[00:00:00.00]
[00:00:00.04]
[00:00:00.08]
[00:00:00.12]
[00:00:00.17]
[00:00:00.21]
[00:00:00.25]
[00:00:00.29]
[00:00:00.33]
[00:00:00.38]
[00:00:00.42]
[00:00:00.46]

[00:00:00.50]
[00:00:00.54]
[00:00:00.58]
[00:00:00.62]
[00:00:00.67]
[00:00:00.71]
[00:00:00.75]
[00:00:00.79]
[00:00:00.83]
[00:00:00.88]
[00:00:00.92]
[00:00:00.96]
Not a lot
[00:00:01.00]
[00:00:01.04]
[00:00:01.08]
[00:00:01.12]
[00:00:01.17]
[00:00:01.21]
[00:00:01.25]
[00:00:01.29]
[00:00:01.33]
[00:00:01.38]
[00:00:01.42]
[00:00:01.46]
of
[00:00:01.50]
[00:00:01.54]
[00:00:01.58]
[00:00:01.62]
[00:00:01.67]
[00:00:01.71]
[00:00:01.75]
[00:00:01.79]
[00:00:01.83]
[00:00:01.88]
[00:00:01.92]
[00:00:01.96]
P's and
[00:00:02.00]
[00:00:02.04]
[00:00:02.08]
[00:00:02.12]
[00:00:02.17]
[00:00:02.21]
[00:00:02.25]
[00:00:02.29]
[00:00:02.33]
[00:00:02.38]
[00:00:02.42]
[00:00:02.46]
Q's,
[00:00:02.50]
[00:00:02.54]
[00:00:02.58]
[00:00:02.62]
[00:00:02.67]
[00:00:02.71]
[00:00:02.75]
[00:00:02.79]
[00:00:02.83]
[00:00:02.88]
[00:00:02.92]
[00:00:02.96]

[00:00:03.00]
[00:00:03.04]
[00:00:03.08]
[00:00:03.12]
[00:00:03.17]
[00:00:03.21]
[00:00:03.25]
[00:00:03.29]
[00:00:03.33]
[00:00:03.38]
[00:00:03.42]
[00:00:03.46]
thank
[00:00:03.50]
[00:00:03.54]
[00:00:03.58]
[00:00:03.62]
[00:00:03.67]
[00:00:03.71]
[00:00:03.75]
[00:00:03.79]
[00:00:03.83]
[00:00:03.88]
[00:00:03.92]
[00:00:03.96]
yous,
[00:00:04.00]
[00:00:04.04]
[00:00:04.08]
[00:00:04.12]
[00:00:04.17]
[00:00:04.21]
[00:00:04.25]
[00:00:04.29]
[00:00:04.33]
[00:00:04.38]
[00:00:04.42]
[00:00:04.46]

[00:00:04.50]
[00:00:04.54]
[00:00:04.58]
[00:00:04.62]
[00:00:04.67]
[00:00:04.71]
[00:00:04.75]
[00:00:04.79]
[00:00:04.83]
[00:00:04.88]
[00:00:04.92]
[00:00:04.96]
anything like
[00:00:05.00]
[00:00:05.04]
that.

━━━

● WORK INSTRUCTION: What's needed is a word-for-word copy of the lines from the one holding "[00:00:02.33]" through the final line of the data.

● TASK RESULT:
[00:00:02.33]
[00:00:02.38]
[00:00:02.42]
[00:00:02.46]
Q's,
[00:00:02.50]
[00:00:02.54]
[00:00:02.58]
[00:00:02.62]
[00:00:02.67]
[00:00:02.71]
[00:00:02.75]
[00:00:02.79]
[00:00:02.83]
[00:00:02.88]
[00:00:02.92]
[00:00:02.96]

[00:00:03.00]
[00:00:03.04]
[00:00:03.08]
[00:00:03.12]
[00:00:03.17]
[00:00:03.21]
[00:00:03.25]
[00:00:03.29]
[00:00:03.33]
[00:00:03.38]
[00:00:03.42]
[00:00:03.46]
thank
[00:00:03.50]
[00:00:03.54]
[00:00:03.58]
[00:00:03.62]
[00:00:03.67]
[00:00:03.71]
[00:00:03.75]
[00:00:03.79]
[00:00:03.83]
[00:00:03.88]
[00:00:03.92]
[00:00:03.96]
yous,
[00:00:04.00]
[00:00:04.04]
[00:00:04.08]
[00:00:04.12]
[00:00:04.17]
[00:00:04.21]
[00:00:04.25]
[00:00:04.29]
[00:00:04.33]
[00:00:04.38]
[00:00:04.42]
[00:00:04.46]

[00:00:04.50]
[00:00:04.54]
[00:00:04.58]
[00:00:04.62]
[00:00:04.67]
[00:00:04.71]
[00:00:04.75]
[00:00:04.79]
[00:00:04.83]
[00:00:04.88]
[00:00:04.92]
[00:00:04.96]
anything like
[00:00:05.00]
[00:00:05.04]
that.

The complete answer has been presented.